Pour permettre à ces qualités de se manifester, il faut que le langage s’attache à recréer, avec tout l’effort
que cela comporte et avec toute la passion et la conviction qu’un tel effort exige, une sensation neuve,
encore inconnue.

C’est cette découverte de sensations inconnues, cette vision (pour employer un mot si galvaudé qu’on
hésite à s’en servir), cette vision neuve du monde ou d’une parcelle du monde, qui préserve le langage
de l’académisme, de la sclérose dont il est constamment menacé.

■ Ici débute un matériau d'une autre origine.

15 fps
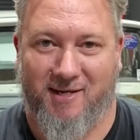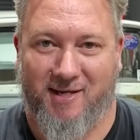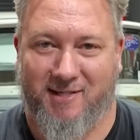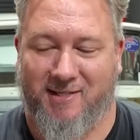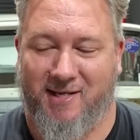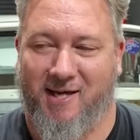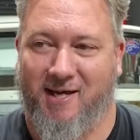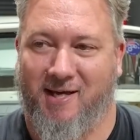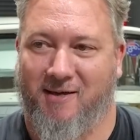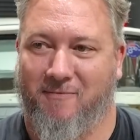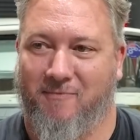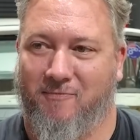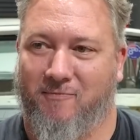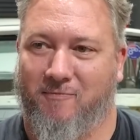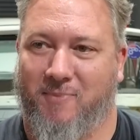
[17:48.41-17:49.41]
as
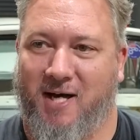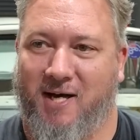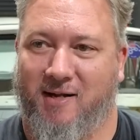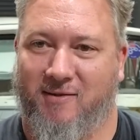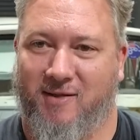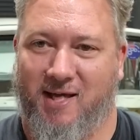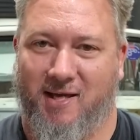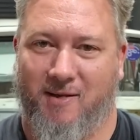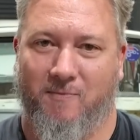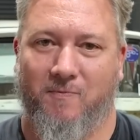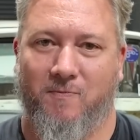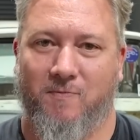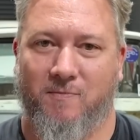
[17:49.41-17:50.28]
part of their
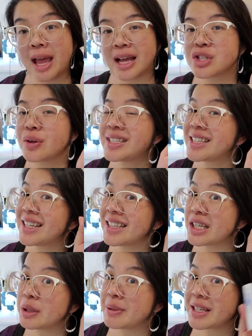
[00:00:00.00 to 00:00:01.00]
And so I did a
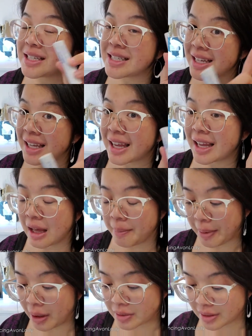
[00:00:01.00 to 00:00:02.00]
little bit of digging about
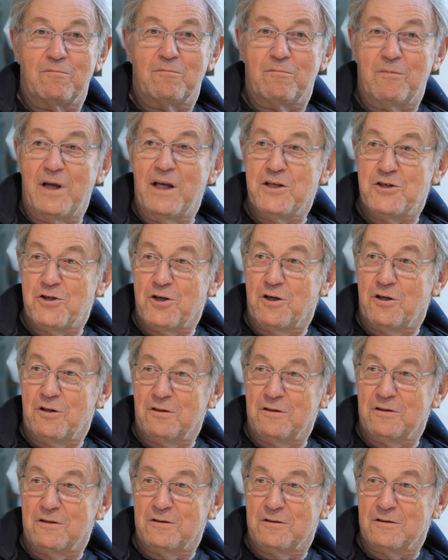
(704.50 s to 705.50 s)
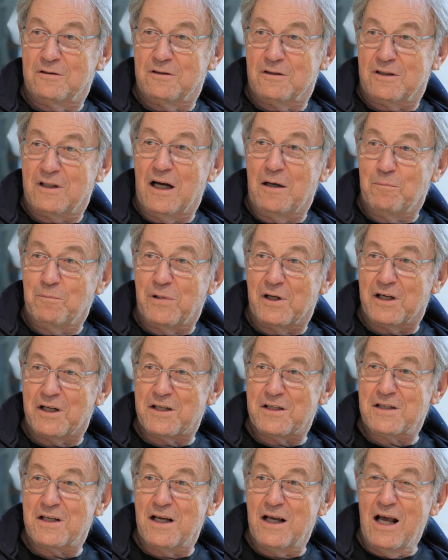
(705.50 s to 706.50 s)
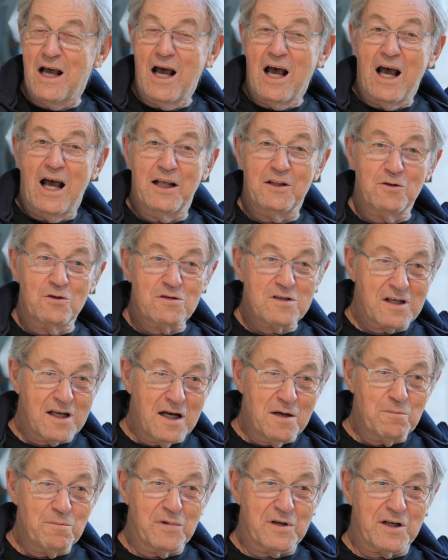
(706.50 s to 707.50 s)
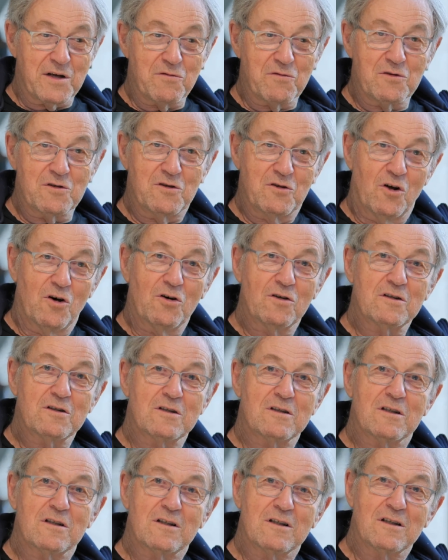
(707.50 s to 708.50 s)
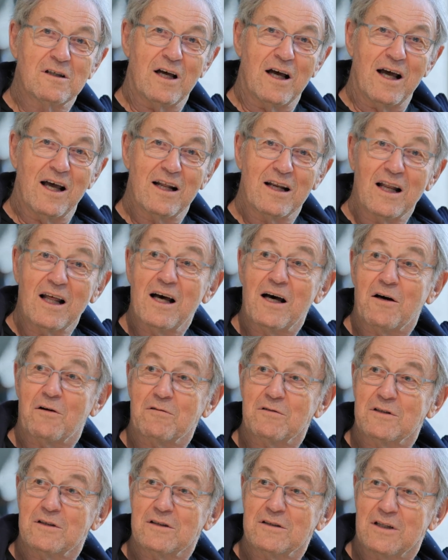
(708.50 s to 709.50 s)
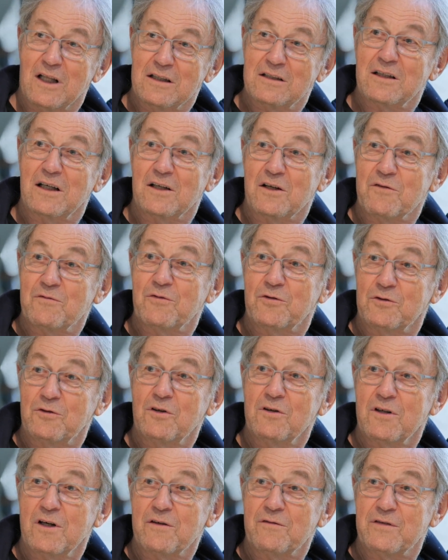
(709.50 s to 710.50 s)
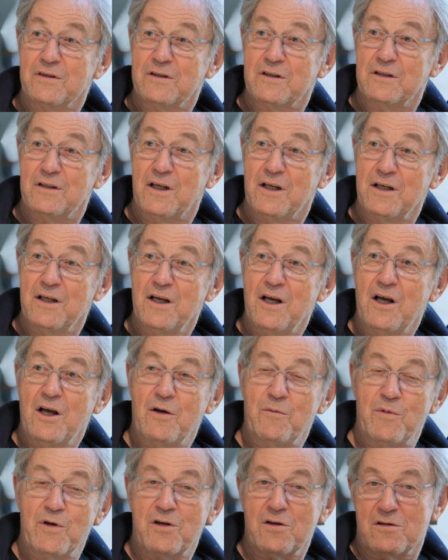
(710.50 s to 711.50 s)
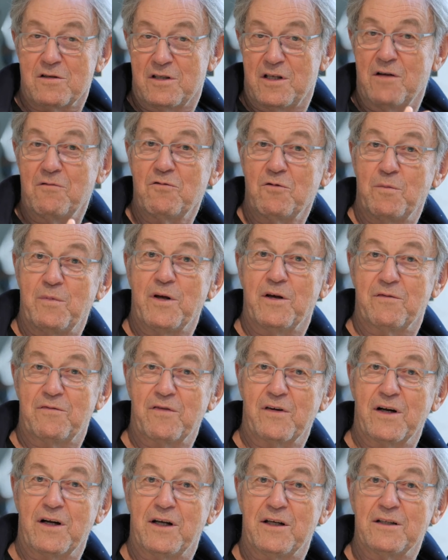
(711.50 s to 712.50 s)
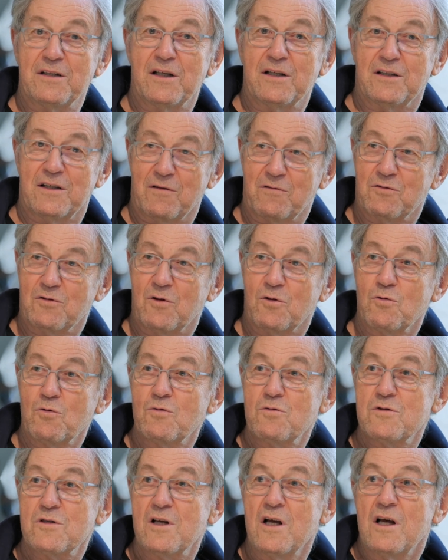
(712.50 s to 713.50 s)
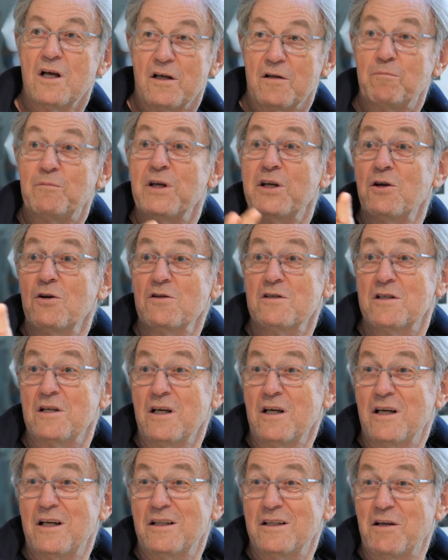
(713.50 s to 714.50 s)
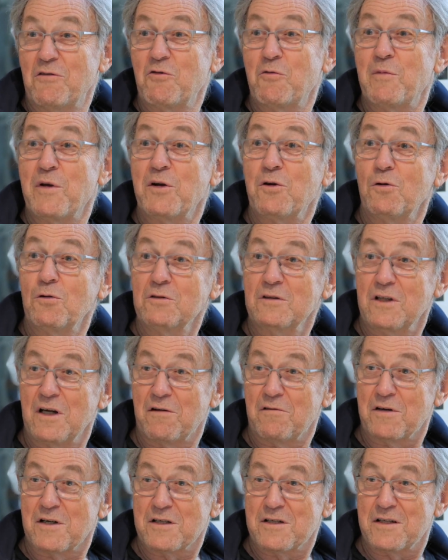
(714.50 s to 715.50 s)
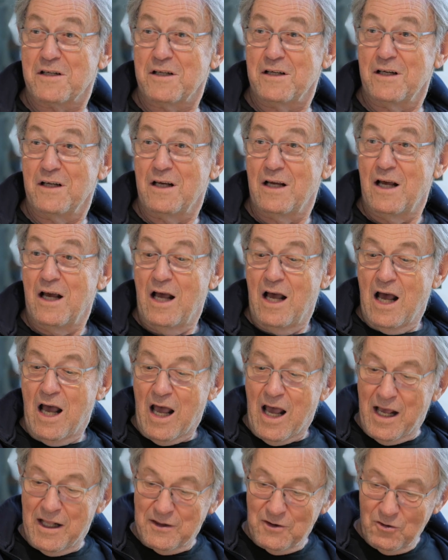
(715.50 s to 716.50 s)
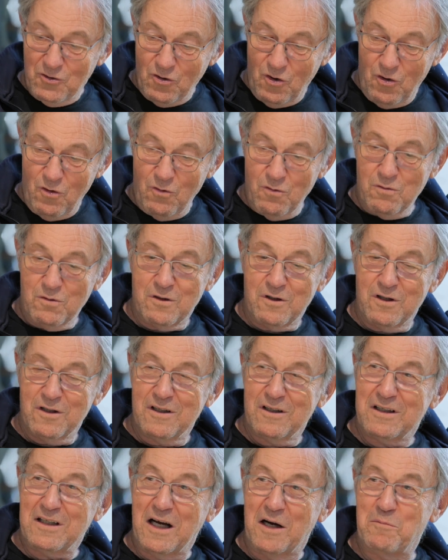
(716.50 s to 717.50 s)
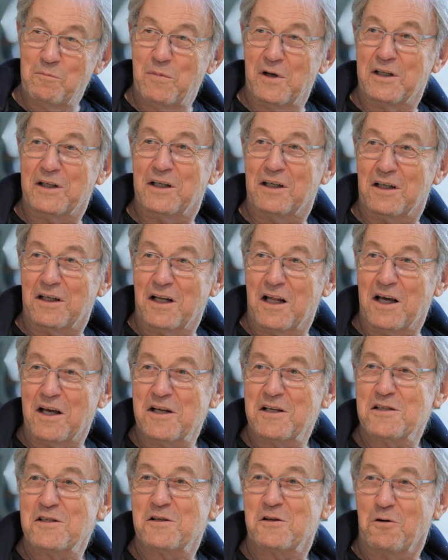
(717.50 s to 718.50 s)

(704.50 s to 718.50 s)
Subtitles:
major companies. And those companies would not allow that kind of photography today, because they would be afraid they would lose, because there would be controversy, and no company likes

Elle oblige le romancier à le rendre percutant, à écarter quelques formes mortes qui écrasent la sensation
neuve, à s’attaquer à quelque chose d’encore inexprimé qui résiste, et à créer un langage à lui, bien
vivant.

C’est cet ordre de sensations neuf qui donne au langage littéraire toutes ses vertus. Des vertus dont
toute l’oeuvre est imprégnée. Elles se dégagent de chaque page, de chaque phrase. Elles sautent aux
yeux dès le premier abord.

Car imaginez ce qui se passerait si le romancier abandonnait cet élément fondamental de son art : la
découverte, le dévoilement de sensations encore inexprimées.

Il pourrait se contenter de rendre des sensations banales, se contenter d’une vision banale. Celle de
chacun de nous.

Il ne chercherait qu’à ajouter à notre expérience, une expérience prise au même niveau, dans un même
ordre de sensations : celle que nous pourrions faire par nous-mêmes.

Il chercherait non à dévoiler un ordre de sensations inconnu, mais à ajouter aux sensations déjà
éprouvées par nous des sensations de même nature et qui, ayant perdu toute fraîcheur, étant connues et
intégrées à notre réalité ne seraient que des significations, sans plus.

Alors de quel langage se servirait-il ? D’un langage banal et usé. Il écrirait, pourquoi pas ? "La marquise
sortit à cinq heures." Car à vision plate, langage plat : la sensation et le langage ne font qu’un.